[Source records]
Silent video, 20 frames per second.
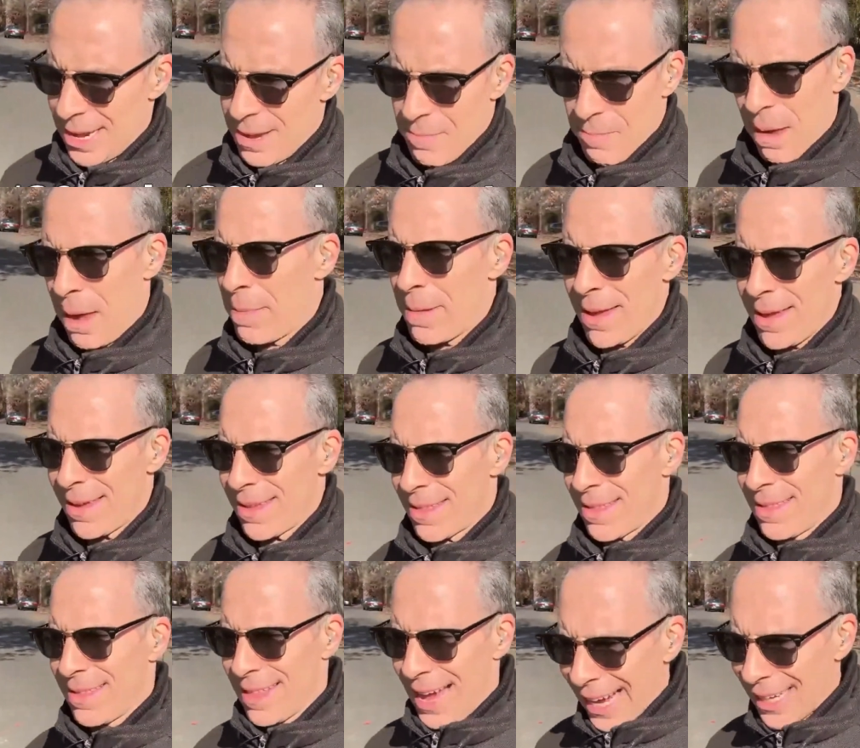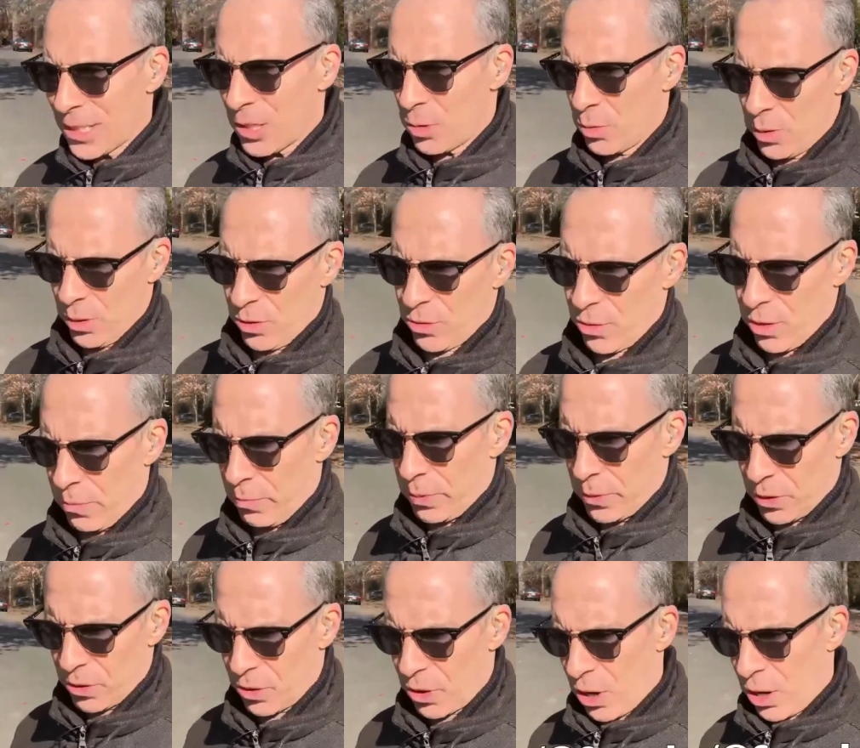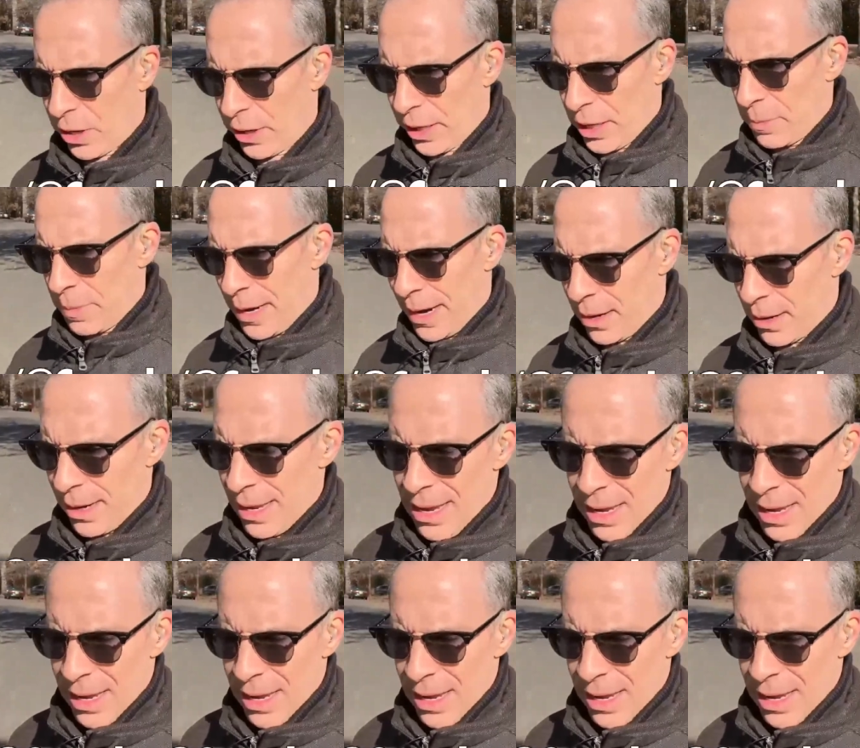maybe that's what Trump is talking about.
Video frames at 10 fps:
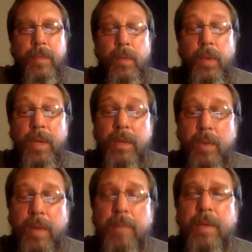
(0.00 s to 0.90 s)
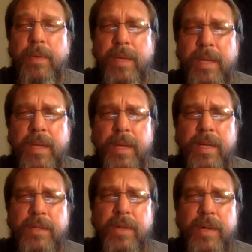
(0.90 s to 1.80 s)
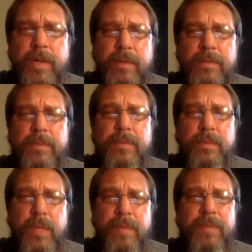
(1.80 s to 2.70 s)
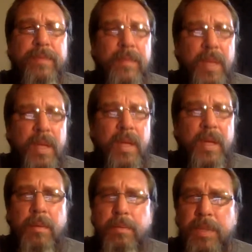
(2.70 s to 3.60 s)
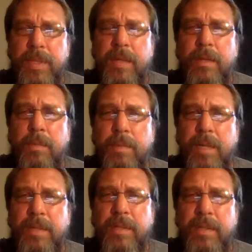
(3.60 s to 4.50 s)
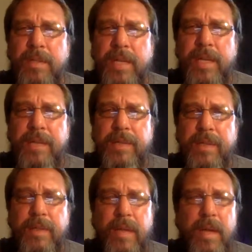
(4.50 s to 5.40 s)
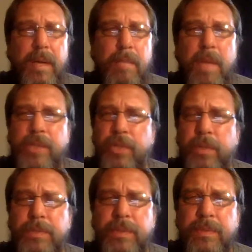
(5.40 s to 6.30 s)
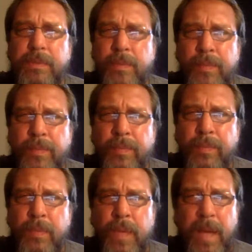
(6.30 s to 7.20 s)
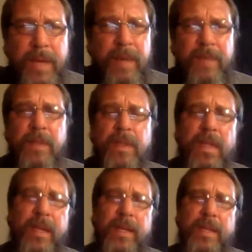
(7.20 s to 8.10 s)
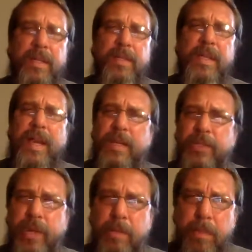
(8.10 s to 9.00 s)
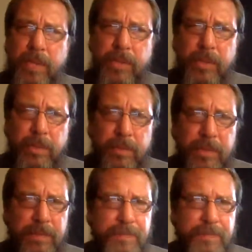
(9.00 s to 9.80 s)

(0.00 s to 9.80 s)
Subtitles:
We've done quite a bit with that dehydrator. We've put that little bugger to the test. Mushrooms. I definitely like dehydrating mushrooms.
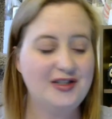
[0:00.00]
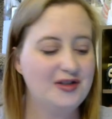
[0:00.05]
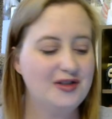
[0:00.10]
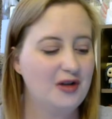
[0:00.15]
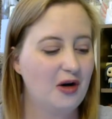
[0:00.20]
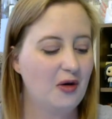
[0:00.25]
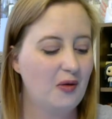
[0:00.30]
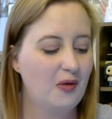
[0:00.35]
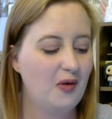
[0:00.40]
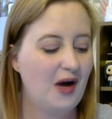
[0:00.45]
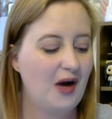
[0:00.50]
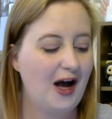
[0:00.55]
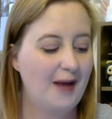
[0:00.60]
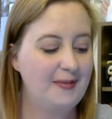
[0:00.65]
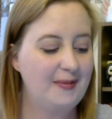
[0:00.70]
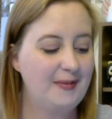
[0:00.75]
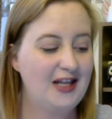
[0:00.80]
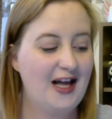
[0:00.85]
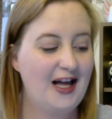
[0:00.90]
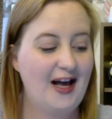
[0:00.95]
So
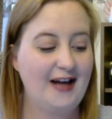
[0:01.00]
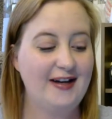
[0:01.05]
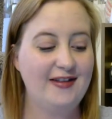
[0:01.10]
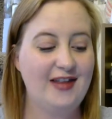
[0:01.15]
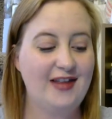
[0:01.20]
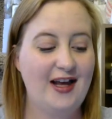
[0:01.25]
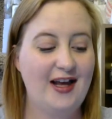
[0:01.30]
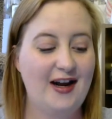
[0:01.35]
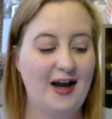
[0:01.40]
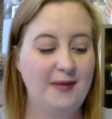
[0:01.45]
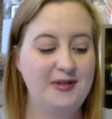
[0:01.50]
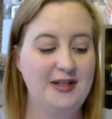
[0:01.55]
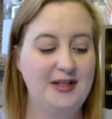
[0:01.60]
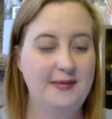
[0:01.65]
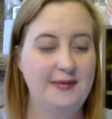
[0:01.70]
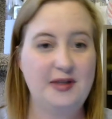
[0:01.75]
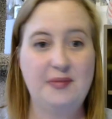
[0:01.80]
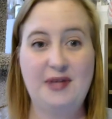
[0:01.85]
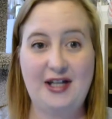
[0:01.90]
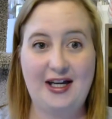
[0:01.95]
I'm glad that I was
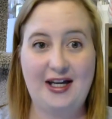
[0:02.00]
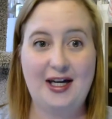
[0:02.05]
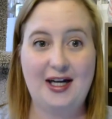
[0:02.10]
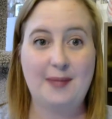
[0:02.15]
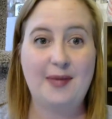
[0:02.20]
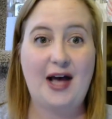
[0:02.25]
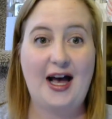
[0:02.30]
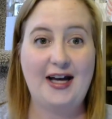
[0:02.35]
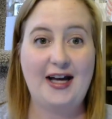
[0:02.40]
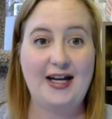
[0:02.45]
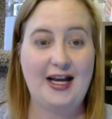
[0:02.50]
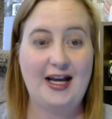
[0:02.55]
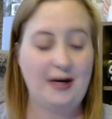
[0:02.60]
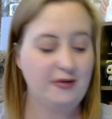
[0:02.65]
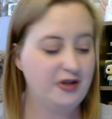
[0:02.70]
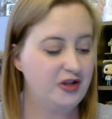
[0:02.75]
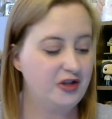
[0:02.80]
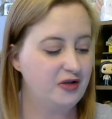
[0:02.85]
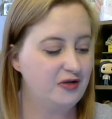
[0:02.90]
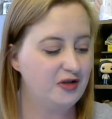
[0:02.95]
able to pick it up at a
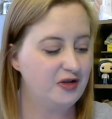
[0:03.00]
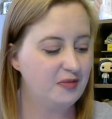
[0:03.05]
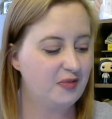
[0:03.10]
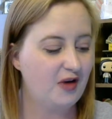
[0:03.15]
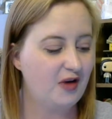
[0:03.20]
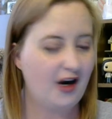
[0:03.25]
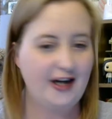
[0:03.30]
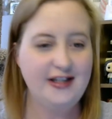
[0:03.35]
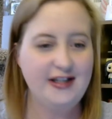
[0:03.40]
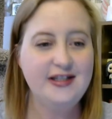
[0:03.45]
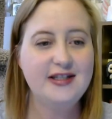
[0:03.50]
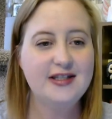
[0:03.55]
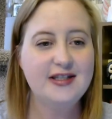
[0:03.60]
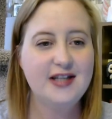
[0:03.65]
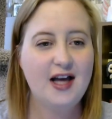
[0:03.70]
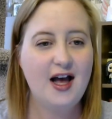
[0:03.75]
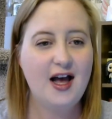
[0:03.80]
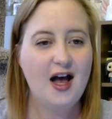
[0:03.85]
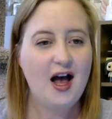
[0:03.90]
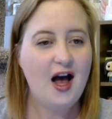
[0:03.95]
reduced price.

WHAT IS EXPECTED: Copy the data precisely. Skip every picture.

RESULT:
Silent video, 20 frames per second.
maybe that's what Trump is talking about.
Video frames at 10 fps:
(0.00 s to 0.90 s)
(0.90 s to 1.80 s)
(1.80 s to 2.70 s)
(2.70 s to 3.60 s)
(3.60 s to 4.50 s)
(4.50 s to 5.40 s)
(5.40 s to 6.30 s)
(6.30 s to 7.20 s)
(7.20 s to 8.10 s)
(8.10 s to 9.00 s)
(9.00 s to 9.80 s)

(0.00 s to 9.80 s)
Subtitles:
We've done quite a bit with that dehydrator. We've put that little bugger to the test. Mushrooms. I definitely like dehydrating mushrooms.
[0:00.00]
[0:00.05]
[0:00.10]
[0:00.15]
[0:00.20]
[0:00.25]
[0:00.30]
[0:00.35]
[0:00.40]
[0:00.45]
[0:00.50]
[0:00.55]
[0:00.60]
[0:00.65]
[0:00.70]
[0:00.75]
[0:00.80]
[0:00.85]
[0:00.90]
[0:00.95]
So
[0:01.00]
[0:01.05]
[0:01.10]
[0:01.15]
[0:01.20]
[0:01.25]
[0:01.30]
[0:01.35]
[0:01.40]
[0:01.45]
[0:01.50]
[0:01.55]
[0:01.60]
[0:01.65]
[0:01.70]
[0:01.75]
[0:01.80]
[0:01.85]
[0:01.90]
[0:01.95]
I'm glad that I was
[0:02.00]
[0:02.05]
[0:02.10]
[0:02.15]
[0:02.20]
[0:02.25]
[0:02.30]
[0:02.35]
[0:02.40]
[0:02.45]
[0:02.50]
[0:02.55]
[0:02.60]
[0:02.65]
[0:02.70]
[0:02.75]
[0:02.80]
[0:02.85]
[0:02.90]
[0:02.95]
able to pick it up at a
[0:03.00]
[0:03.05]
[0:03.10]
[0:03.15]
[0:03.20]
[0:03.25]
[0:03.30]
[0:03.35]
[0:03.40]
[0:03.45]
[0:03.50]
[0:03.55]
[0:03.60]
[0:03.65]
[0:03.70]
[0:03.75]
[0:03.80]
[0:03.85]
[0:03.90]
[0:03.95]
reduced price.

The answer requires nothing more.